Dataset entries:
_ _ _ _

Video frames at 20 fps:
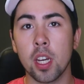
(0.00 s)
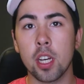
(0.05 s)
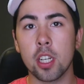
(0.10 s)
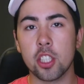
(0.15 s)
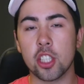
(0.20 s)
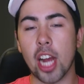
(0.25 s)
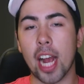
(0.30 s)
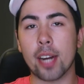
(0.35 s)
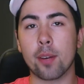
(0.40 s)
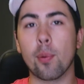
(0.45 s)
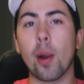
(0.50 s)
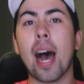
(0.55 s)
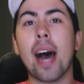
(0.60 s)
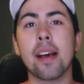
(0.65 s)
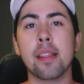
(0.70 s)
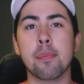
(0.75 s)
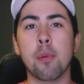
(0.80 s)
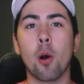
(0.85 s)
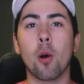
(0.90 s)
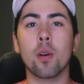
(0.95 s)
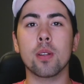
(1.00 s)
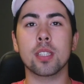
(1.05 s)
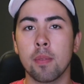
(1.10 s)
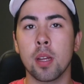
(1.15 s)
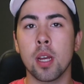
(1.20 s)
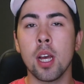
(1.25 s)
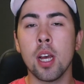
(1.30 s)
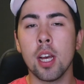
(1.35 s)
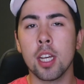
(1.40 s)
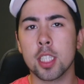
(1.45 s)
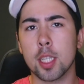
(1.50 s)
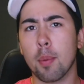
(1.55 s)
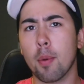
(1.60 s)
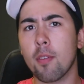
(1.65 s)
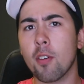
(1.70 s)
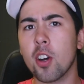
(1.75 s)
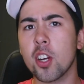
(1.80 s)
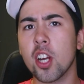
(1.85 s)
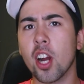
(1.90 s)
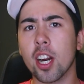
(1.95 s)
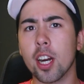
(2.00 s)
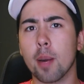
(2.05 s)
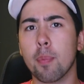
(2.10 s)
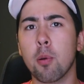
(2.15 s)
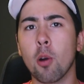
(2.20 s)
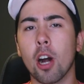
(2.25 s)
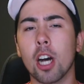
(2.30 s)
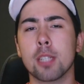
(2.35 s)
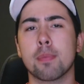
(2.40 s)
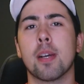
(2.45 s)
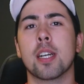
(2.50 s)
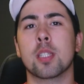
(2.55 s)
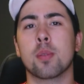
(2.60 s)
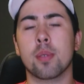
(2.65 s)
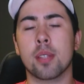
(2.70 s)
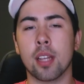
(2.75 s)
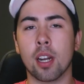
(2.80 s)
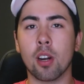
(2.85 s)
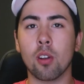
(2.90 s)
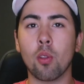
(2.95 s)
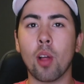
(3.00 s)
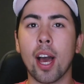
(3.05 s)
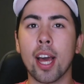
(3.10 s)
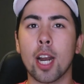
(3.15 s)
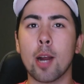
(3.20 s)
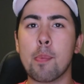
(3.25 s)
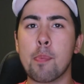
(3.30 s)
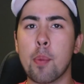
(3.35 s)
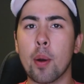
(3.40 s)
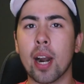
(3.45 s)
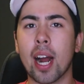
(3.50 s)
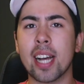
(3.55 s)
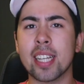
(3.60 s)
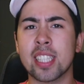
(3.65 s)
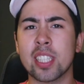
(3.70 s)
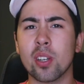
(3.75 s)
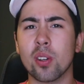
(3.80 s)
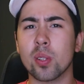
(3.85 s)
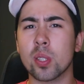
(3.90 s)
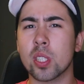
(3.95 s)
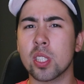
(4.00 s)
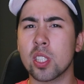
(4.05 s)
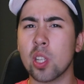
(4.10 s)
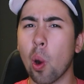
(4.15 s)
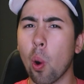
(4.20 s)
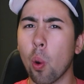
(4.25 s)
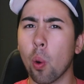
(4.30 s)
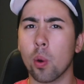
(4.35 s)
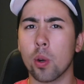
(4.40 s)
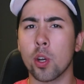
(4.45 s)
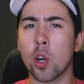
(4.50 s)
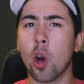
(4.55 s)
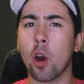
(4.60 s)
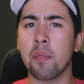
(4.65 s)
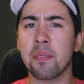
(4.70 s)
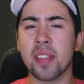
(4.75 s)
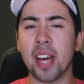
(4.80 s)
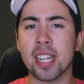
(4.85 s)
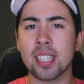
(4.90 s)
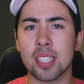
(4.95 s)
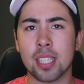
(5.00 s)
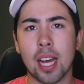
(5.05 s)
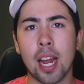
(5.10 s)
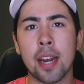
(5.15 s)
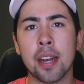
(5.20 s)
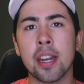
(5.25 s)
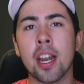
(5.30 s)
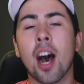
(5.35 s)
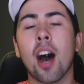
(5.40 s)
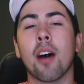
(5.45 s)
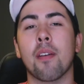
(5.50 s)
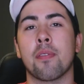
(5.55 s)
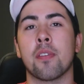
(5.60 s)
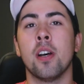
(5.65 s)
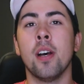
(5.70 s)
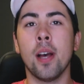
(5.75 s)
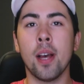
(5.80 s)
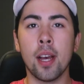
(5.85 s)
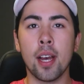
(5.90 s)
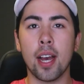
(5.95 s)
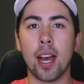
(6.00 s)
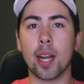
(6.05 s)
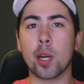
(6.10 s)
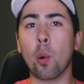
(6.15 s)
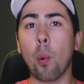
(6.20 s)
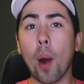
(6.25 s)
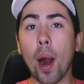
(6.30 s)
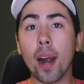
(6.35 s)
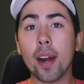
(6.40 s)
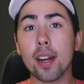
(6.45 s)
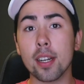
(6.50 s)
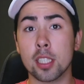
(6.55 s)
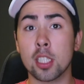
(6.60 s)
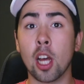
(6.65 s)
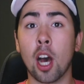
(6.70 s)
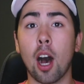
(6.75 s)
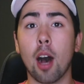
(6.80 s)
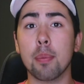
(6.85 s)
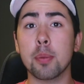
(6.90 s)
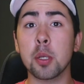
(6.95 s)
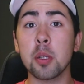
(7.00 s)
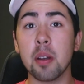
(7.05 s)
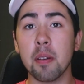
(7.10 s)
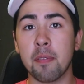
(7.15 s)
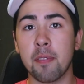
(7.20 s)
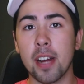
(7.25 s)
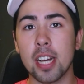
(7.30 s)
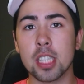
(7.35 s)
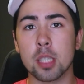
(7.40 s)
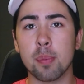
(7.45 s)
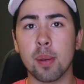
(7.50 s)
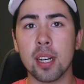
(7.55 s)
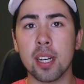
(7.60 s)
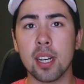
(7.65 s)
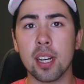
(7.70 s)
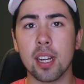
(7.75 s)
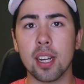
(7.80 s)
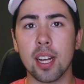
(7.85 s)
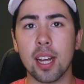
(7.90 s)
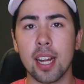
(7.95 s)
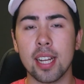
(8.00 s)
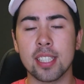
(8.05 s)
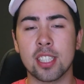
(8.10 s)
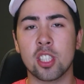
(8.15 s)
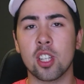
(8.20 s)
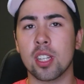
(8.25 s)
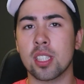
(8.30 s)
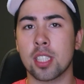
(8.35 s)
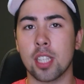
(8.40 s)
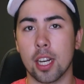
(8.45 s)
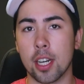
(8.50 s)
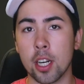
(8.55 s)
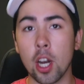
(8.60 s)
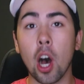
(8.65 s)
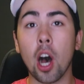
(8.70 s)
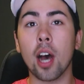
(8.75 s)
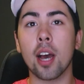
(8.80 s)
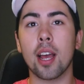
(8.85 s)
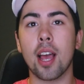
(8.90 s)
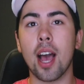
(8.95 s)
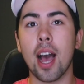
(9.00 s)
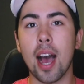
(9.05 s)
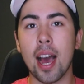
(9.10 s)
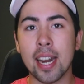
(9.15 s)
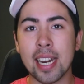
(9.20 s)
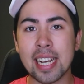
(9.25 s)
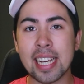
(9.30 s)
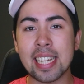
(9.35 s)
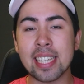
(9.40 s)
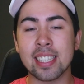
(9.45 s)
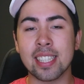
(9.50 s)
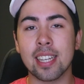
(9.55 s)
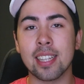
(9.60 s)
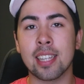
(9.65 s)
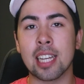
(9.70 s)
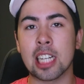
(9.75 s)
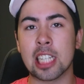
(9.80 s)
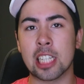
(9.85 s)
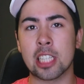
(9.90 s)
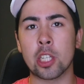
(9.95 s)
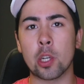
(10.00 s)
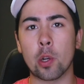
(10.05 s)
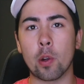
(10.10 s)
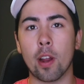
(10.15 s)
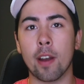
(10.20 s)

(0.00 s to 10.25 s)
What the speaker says: Jack Rathbone, some of our younger prospects within our lineup, but I still don't know if that's enough. Acquiring a top 2 defenseman is just not an easy thing to do.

_ _ _ _

● **Goal of the exercise**:
Set down the records in full and exactly. Do not carry over any image.

● **Exercise response**:
Video frames at 20 fps:
(0.00 s)
(0.05 s)
(0.10 s)
(0.15 s)
(0.20 s)
(0.25 s)
(0.30 s)
(0.35 s)
(0.40 s)
(0.45 s)
(0.50 s)
(0.55 s)
(0.60 s)
(0.65 s)
(0.70 s)
(0.75 s)
(0.80 s)
(0.85 s)
(0.90 s)
(0.95 s)
(1.00 s)
(1.05 s)
(1.10 s)
(1.15 s)
(1.20 s)
(1.25 s)
(1.30 s)
(1.35 s)
(1.40 s)
(1.45 s)
(1.50 s)
(1.55 s)
(1.60 s)
(1.65 s)
(1.70 s)
(1.75 s)
(1.80 s)
(1.85 s)
(1.90 s)
(1.95 s)
(2.00 s)
(2.05 s)
(2.10 s)
(2.15 s)
(2.20 s)
(2.25 s)
(2.30 s)
(2.35 s)
(2.40 s)
(2.45 s)
(2.50 s)
(2.55 s)
(2.60 s)
(2.65 s)
(2.70 s)
(2.75 s)
(2.80 s)
(2.85 s)
(2.90 s)
(2.95 s)
(3.00 s)
(3.05 s)
(3.10 s)
(3.15 s)
(3.20 s)
(3.25 s)
(3.30 s)
(3.35 s)
(3.40 s)
(3.45 s)
(3.50 s)
(3.55 s)
(3.60 s)
(3.65 s)
(3.70 s)
(3.75 s)
(3.80 s)
(3.85 s)
(3.90 s)
(3.95 s)
(4.00 s)
(4.05 s)
(4.10 s)
(4.15 s)
(4.20 s)
(4.25 s)
(4.30 s)
(4.35 s)
(4.40 s)
(4.45 s)
(4.50 s)
(4.55 s)
(4.60 s)
(4.65 s)
(4.70 s)
(4.75 s)
(4.80 s)
(4.85 s)
(4.90 s)
(4.95 s)
(5.00 s)
(5.05 s)
(5.10 s)
(5.15 s)
(5.20 s)
(5.25 s)
(5.30 s)
(5.35 s)
(5.40 s)
(5.45 s)
(5.50 s)
(5.55 s)
(5.60 s)
(5.65 s)
(5.70 s)
(5.75 s)
(5.80 s)
(5.85 s)
(5.90 s)
(5.95 s)
(6.00 s)
(6.05 s)
(6.10 s)
(6.15 s)
(6.20 s)
(6.25 s)
(6.30 s)
(6.35 s)
(6.40 s)
(6.45 s)
(6.50 s)
(6.55 s)
(6.60 s)
(6.65 s)
(6.70 s)
(6.75 s)
(6.80 s)
(6.85 s)
(6.90 s)
(6.95 s)
(7.00 s)
(7.05 s)
(7.10 s)
(7.15 s)
(7.20 s)
(7.25 s)
(7.30 s)
(7.35 s)
(7.40 s)
(7.45 s)
(7.50 s)
(7.55 s)
(7.60 s)
(7.65 s)
(7.70 s)
(7.75 s)
(7.80 s)
(7.85 s)
(7.90 s)
(7.95 s)
(8.00 s)
(8.05 s)
(8.10 s)
(8.15 s)
(8.20 s)
(8.25 s)
(8.30 s)
(8.35 s)
(8.40 s)
(8.45 s)
(8.50 s)
(8.55 s)
(8.60 s)
(8.65 s)
(8.70 s)
(8.75 s)
(8.80 s)
(8.85 s)
(8.90 s)
(8.95 s)
(9.00 s)
(9.05 s)
(9.10 s)
(9.15 s)
(9.20 s)
(9.25 s)
(9.30 s)
(9.35 s)
(9.40 s)
(9.45 s)
(9.50 s)
(9.55 s)
(9.60 s)
(9.65 s)
(9.70 s)
(9.75 s)
(9.80 s)
(9.85 s)
(9.90 s)
(9.95 s)
(10.00 s)
(10.05 s)
(10.10 s)
(10.15 s)
(10.20 s)

(0.00 s to 10.25 s)
What the speaker says: Jack Rathbone, some of our younger prospects within our lineup, but I still don't know if that's enough. Acquiring a top 2 defenseman is just not an easy thing to do.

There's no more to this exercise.